__Task description__. Please print every record exactly as it stands, leaving out the pictures.
====
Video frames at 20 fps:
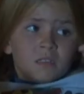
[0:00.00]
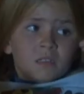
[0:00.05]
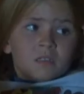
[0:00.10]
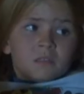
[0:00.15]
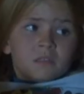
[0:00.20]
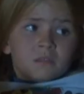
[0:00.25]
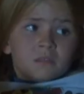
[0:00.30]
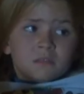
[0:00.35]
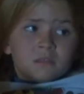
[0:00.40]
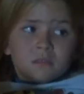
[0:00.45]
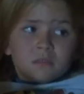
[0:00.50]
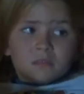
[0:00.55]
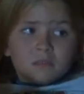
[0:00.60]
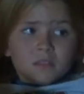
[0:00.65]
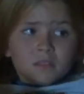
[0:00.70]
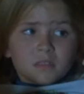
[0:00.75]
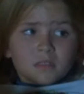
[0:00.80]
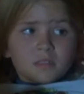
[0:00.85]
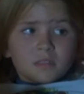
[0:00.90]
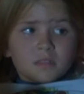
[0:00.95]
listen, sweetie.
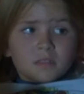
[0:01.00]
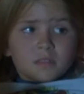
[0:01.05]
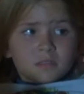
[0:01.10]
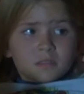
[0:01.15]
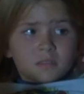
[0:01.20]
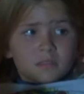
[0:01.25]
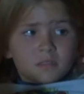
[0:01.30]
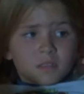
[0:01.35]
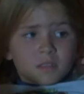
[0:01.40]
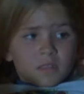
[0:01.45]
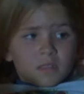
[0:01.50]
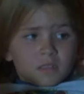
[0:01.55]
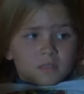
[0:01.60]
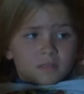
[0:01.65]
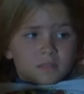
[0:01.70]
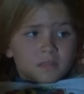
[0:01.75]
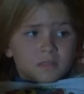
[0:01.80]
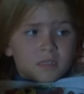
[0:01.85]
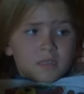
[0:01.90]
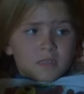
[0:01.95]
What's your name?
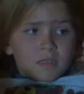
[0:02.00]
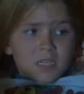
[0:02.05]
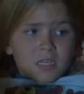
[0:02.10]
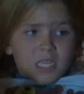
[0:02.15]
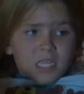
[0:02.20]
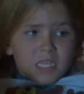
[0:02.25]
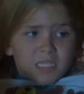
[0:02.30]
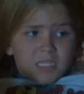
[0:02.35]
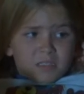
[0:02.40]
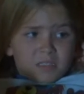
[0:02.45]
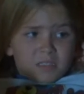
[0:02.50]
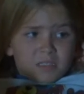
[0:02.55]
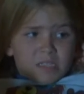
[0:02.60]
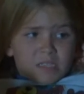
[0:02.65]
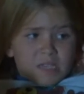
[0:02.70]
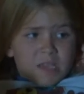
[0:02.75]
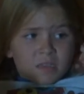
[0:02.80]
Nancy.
====
__Written reply__.
Video frames at 20 fps:
[0:00.00]
[0:00.05]
[0:00.10]
[0:00.15]
[0:00.20]
[0:00.25]
[0:00.30]
[0:00.35]
[0:00.40]
[0:00.45]
[0:00.50]
[0:00.55]
[0:00.60]
[0:00.65]
[0:00.70]
[0:00.75]
[0:00.80]
[0:00.85]
[0:00.90]
[0:00.95]
listen, sweetie.
[0:01.00]
[0:01.05]
[0:01.10]
[0:01.15]
[0:01.20]
[0:01.25]
[0:01.30]
[0:01.35]
[0:01.40]
[0:01.45]
[0:01.50]
[0:01.55]
[0:01.60]
[0:01.65]
[0:01.70]
[0:01.75]
[0:01.80]
[0:01.85]
[0:01.90]
[0:01.95]
What's your name?
[0:02.00]
[0:02.05]
[0:02.10]
[0:02.15]
[0:02.20]
[0:02.25]
[0:02.30]
[0:02.35]
[0:02.40]
[0:02.45]
[0:02.50]
[0:02.55]
[0:02.60]
[0:02.65]
[0:02.70]
[0:02.75]
[0:02.80]
Nancy.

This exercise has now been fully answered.